__Problem to work on__
Exactly the lines from the one containing "[00:00:00.90 to 00:00:01.80]" through the one containing "Transcript: And I find out from him" in the listing below are to be copied, with the pictures left out.
(Data for analysis begins)
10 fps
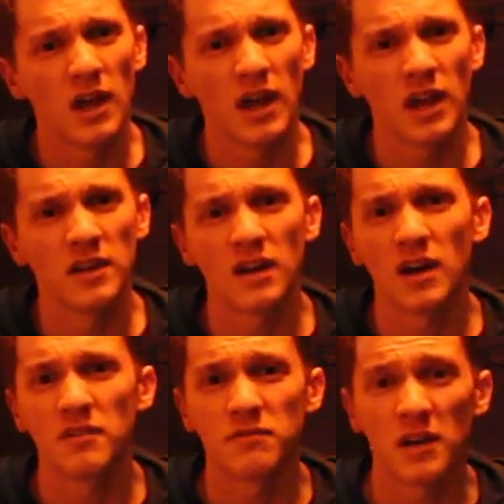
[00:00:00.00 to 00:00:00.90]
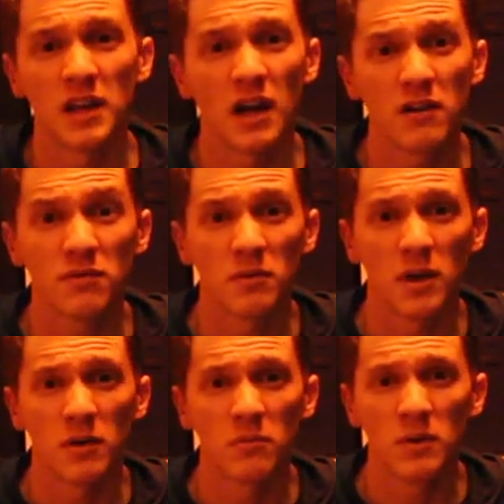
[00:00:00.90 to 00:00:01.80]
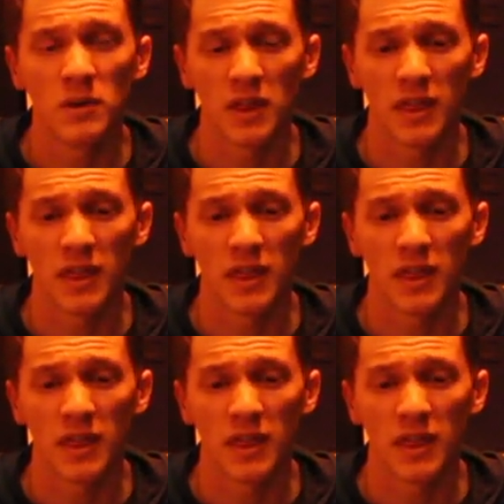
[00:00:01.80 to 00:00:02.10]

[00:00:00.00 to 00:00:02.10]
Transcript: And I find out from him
(Data for analysis ends)
(Data for analysis begins)
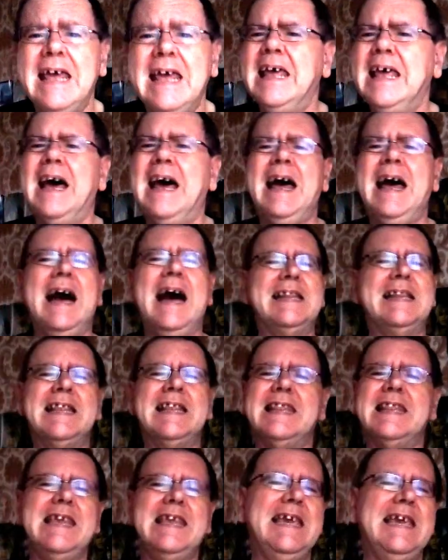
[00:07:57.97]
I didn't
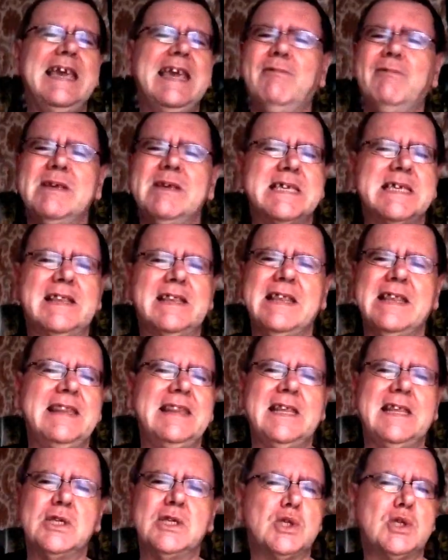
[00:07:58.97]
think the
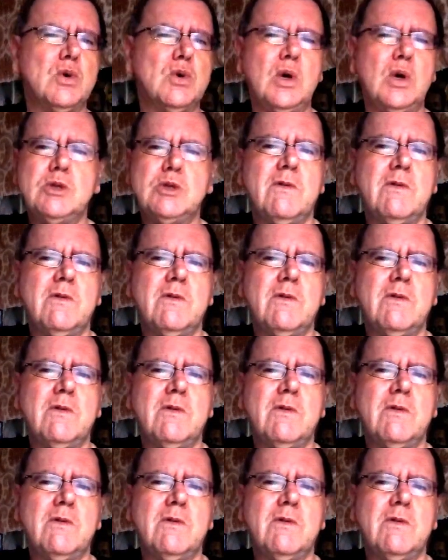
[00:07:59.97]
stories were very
(Data for analysis ends)
__Result of this task__
[00:00:00.90 to 00:00:01.80]
[00:00:01.80 to 00:00:02.10]

[00:00:00.00 to 00:00:02.10]
Transcript: And I find out from him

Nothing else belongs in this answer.